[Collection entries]

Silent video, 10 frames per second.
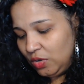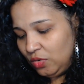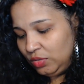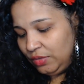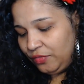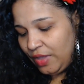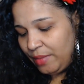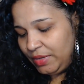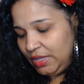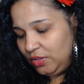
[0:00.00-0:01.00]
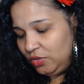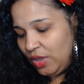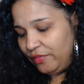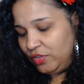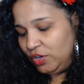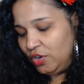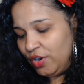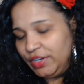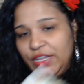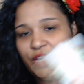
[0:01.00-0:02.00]
Holy Family. You have your
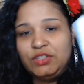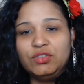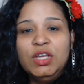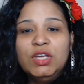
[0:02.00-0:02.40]
guardian angel.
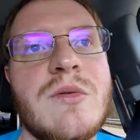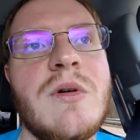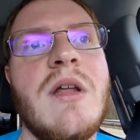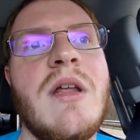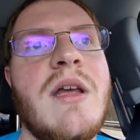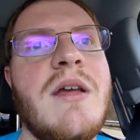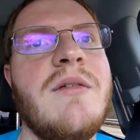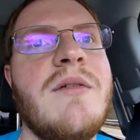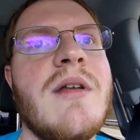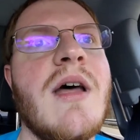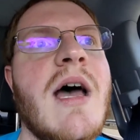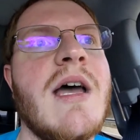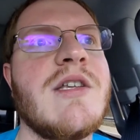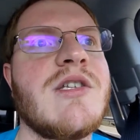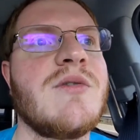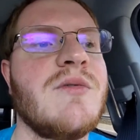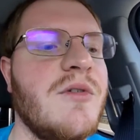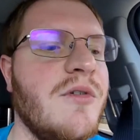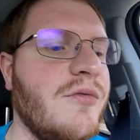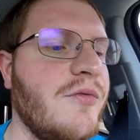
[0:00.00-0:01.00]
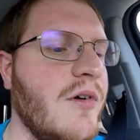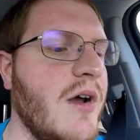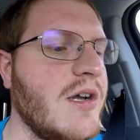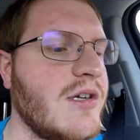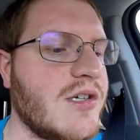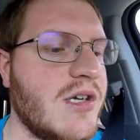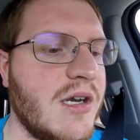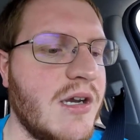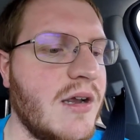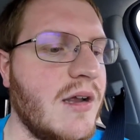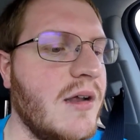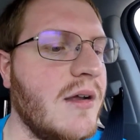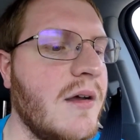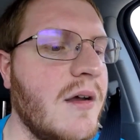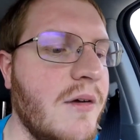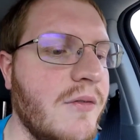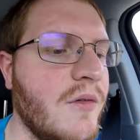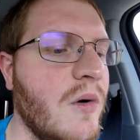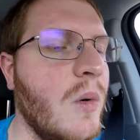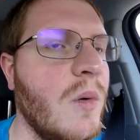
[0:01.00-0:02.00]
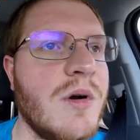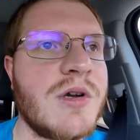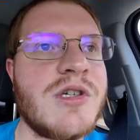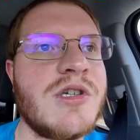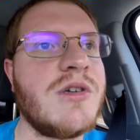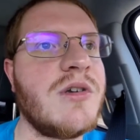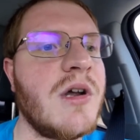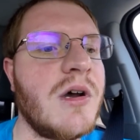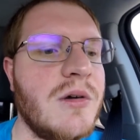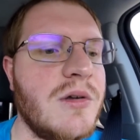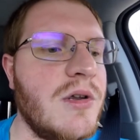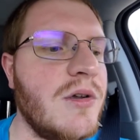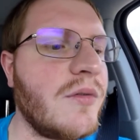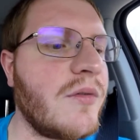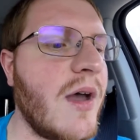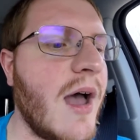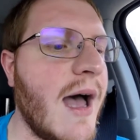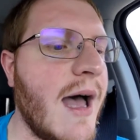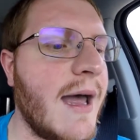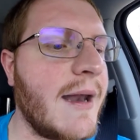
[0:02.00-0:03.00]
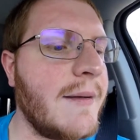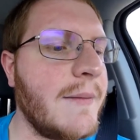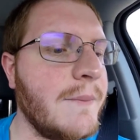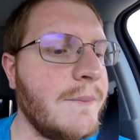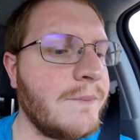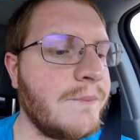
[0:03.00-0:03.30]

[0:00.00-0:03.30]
really nice and refreshing. Of course, you know, you've got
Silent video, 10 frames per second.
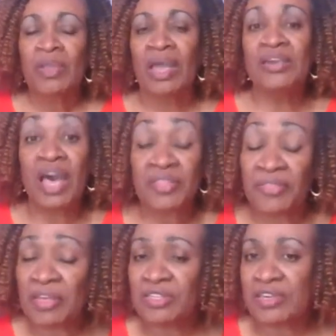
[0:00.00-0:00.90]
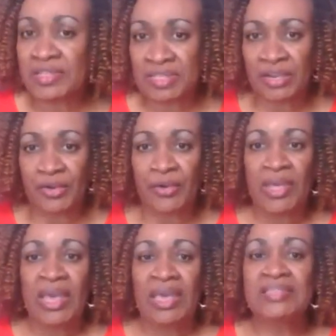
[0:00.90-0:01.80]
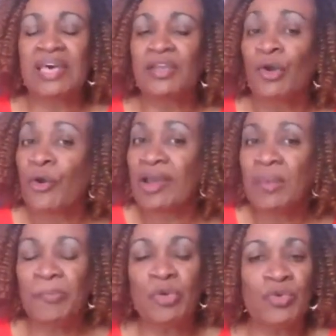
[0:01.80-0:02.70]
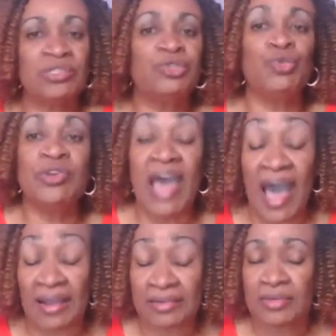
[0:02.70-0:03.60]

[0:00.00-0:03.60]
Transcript: Another thing to consider is that the credit bureaus do not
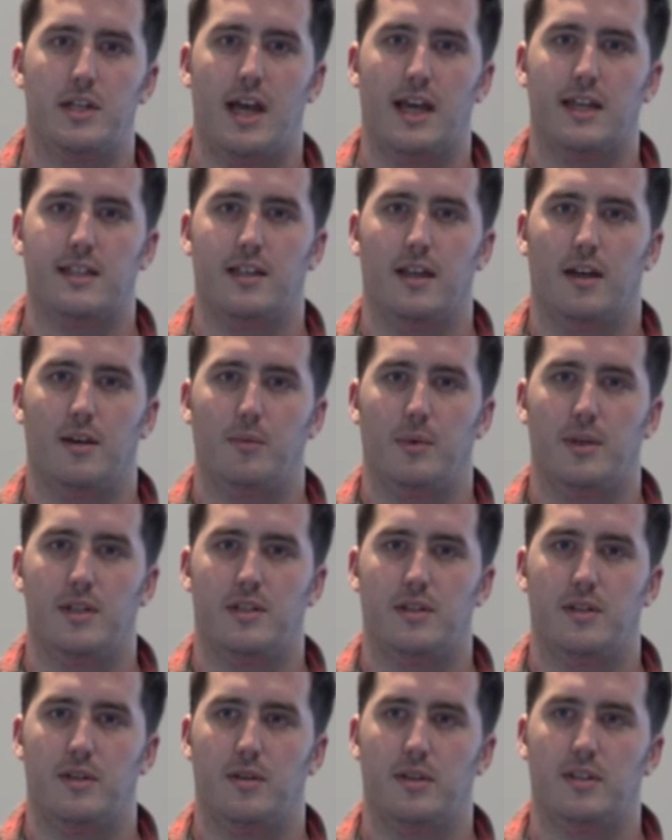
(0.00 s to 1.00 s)
projector
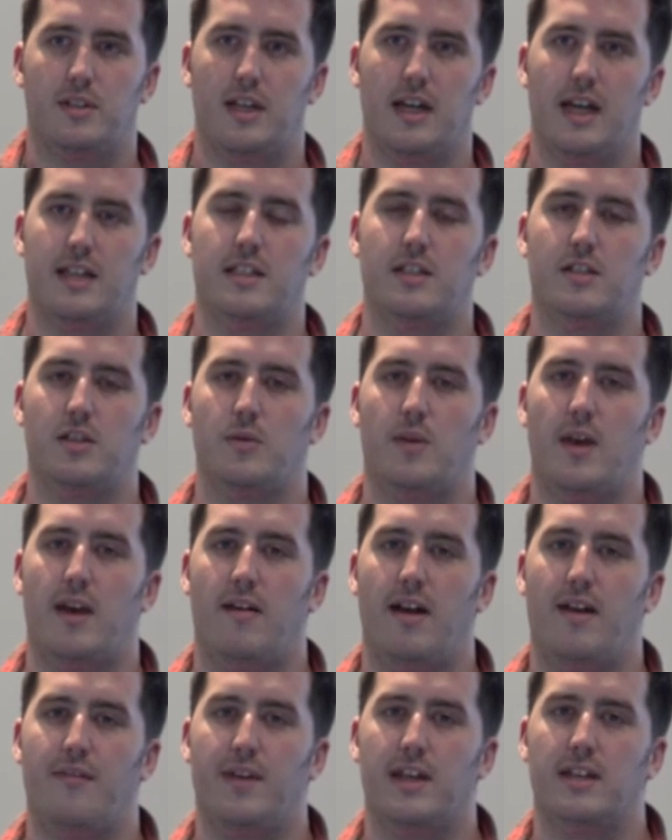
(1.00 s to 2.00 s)
which is connected to
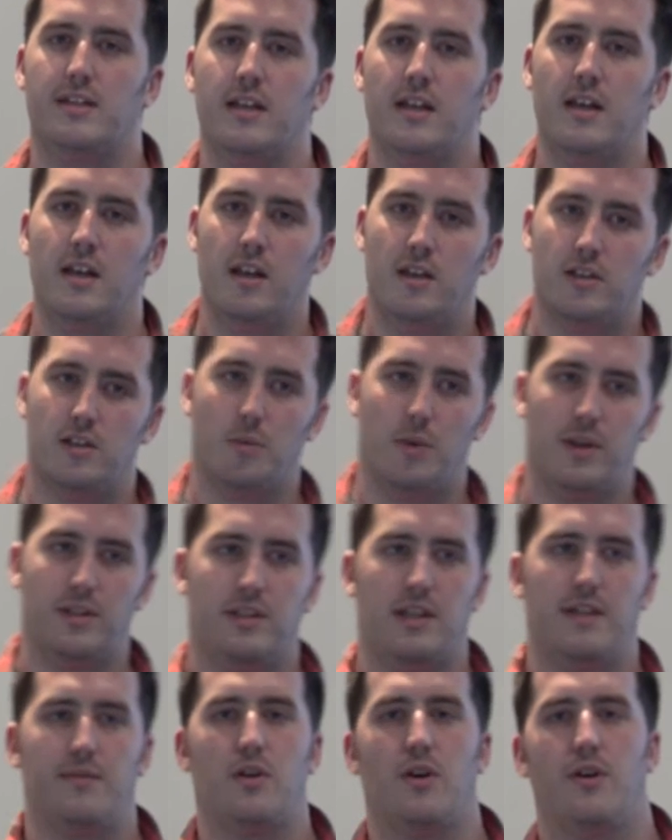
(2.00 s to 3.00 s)
their Avid. So
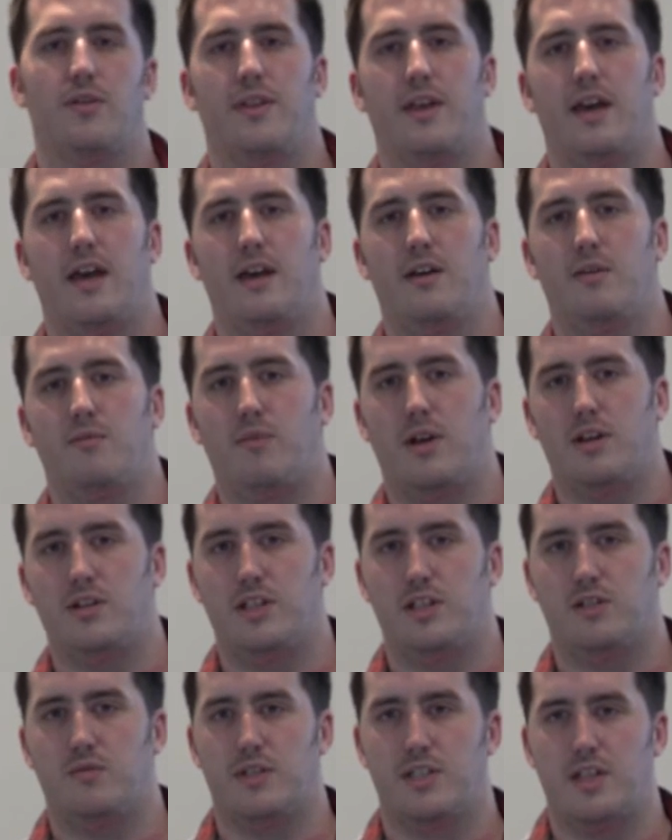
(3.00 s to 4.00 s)
once they've got their
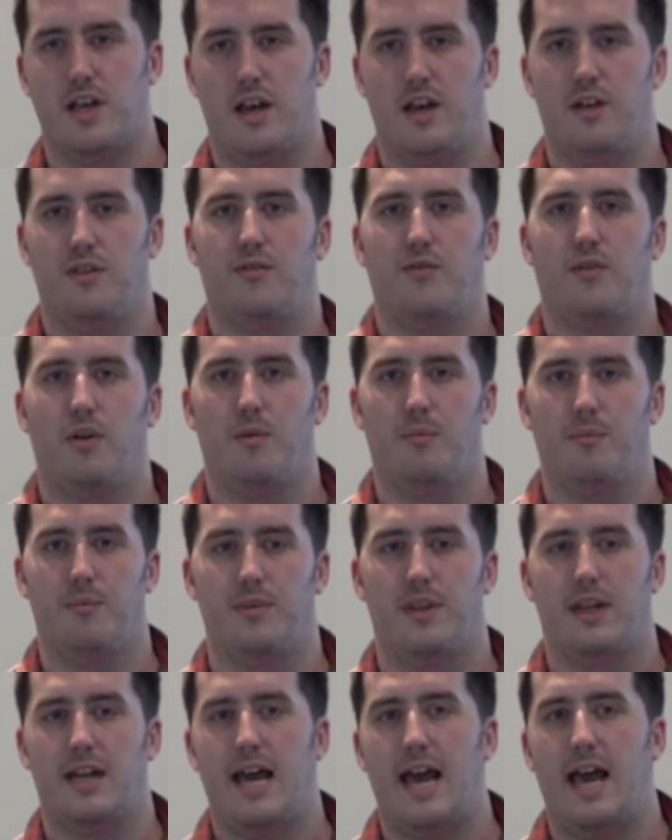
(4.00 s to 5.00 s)
rushes returned
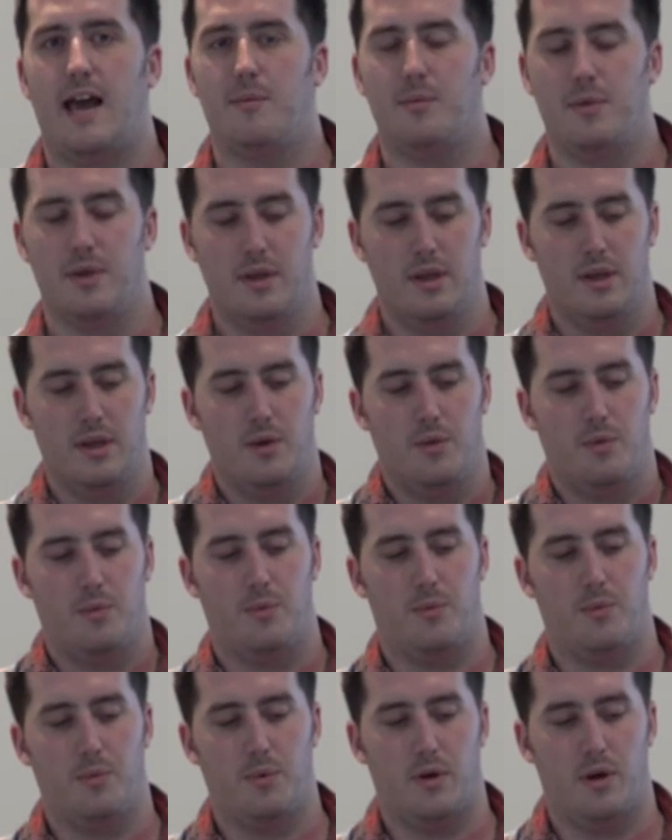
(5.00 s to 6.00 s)
from the lab,
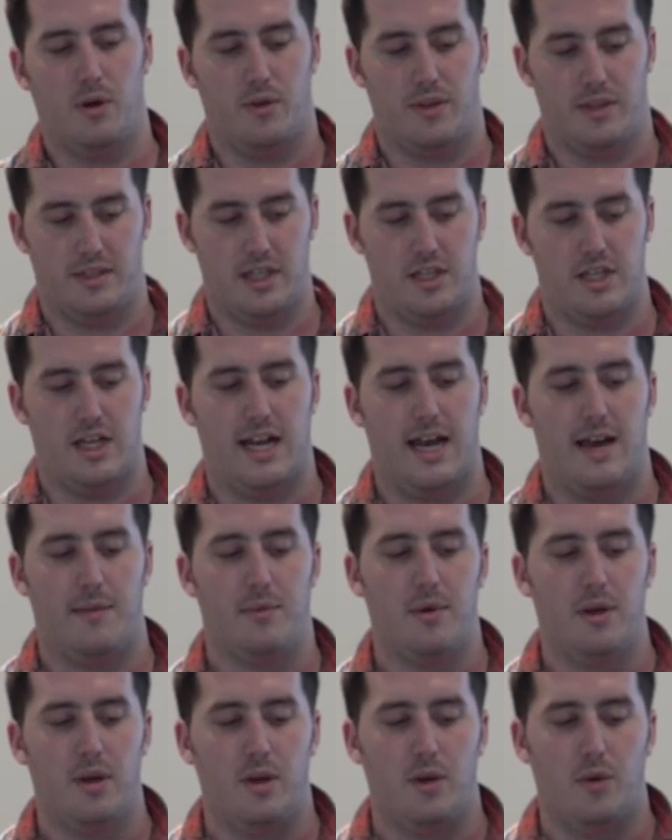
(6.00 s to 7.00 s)
or the
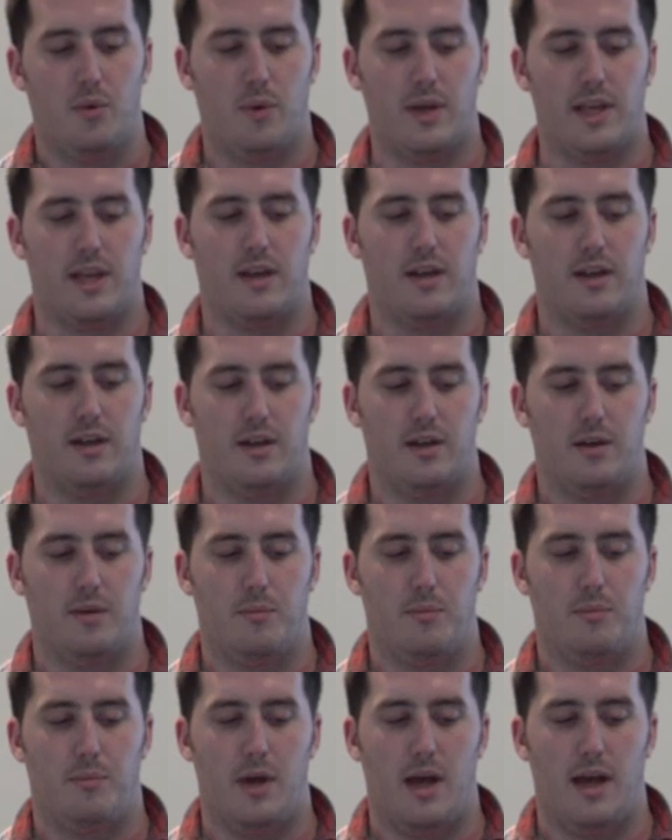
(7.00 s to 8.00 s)
DigiLab, we
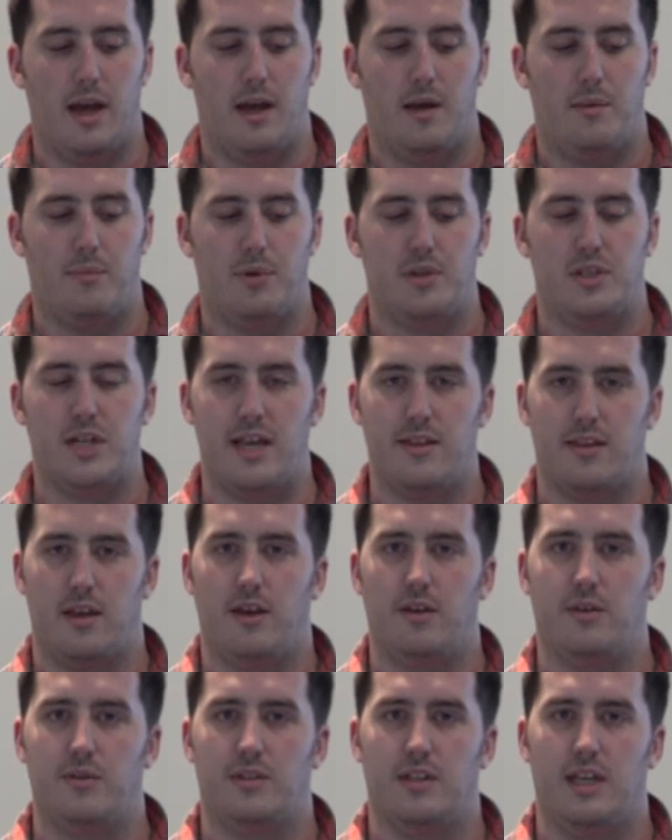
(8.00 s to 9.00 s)
can project
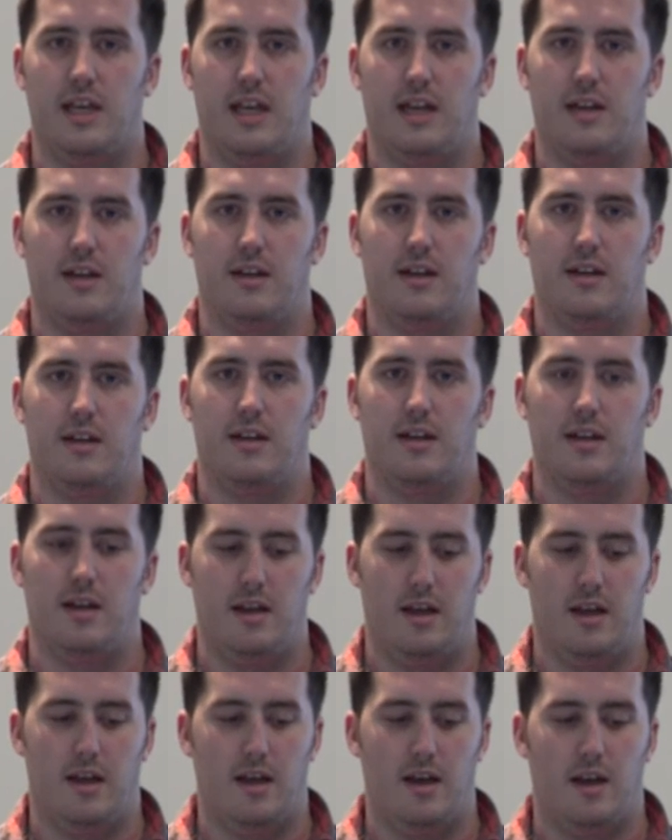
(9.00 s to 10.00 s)
those in
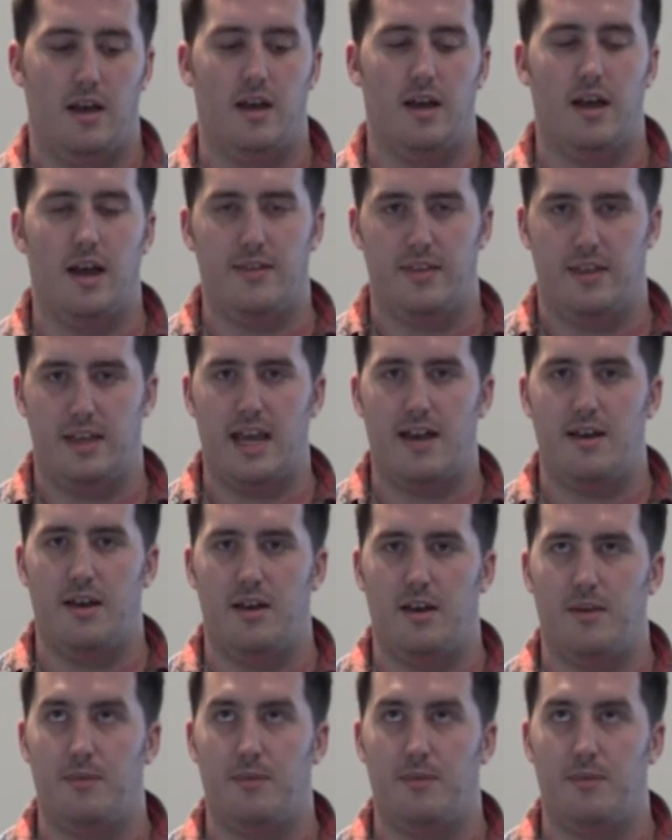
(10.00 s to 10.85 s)
the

▸ Required work
Print the lines from the one that contains "[0:00.90-0:01.80]" through the last line of the data, exactly and in full, and no other lines. Pictures are not part of the copy.

▸ Answer section
[0:00.90-0:01.80]
[0:01.80-0:02.70]
[0:02.70-0:03.60]

[0:00.00-0:03.60]
Transcript: Another thing to consider is that the credit bureaus do not
(0.00 s to 1.00 s)
projector
(1.00 s to 2.00 s)
which is connected to
(2.00 s to 3.00 s)
their Avid. So
(3.00 s to 4.00 s)
once they've got their
(4.00 s to 5.00 s)
rushes returned
(5.00 s to 6.00 s)
from the lab,
(6.00 s to 7.00 s)
or the
(7.00 s to 8.00 s)
DigiLab, we
(8.00 s to 9.00 s)
can project
(9.00 s to 10.00 s)
those in
(10.00 s to 10.85 s)
the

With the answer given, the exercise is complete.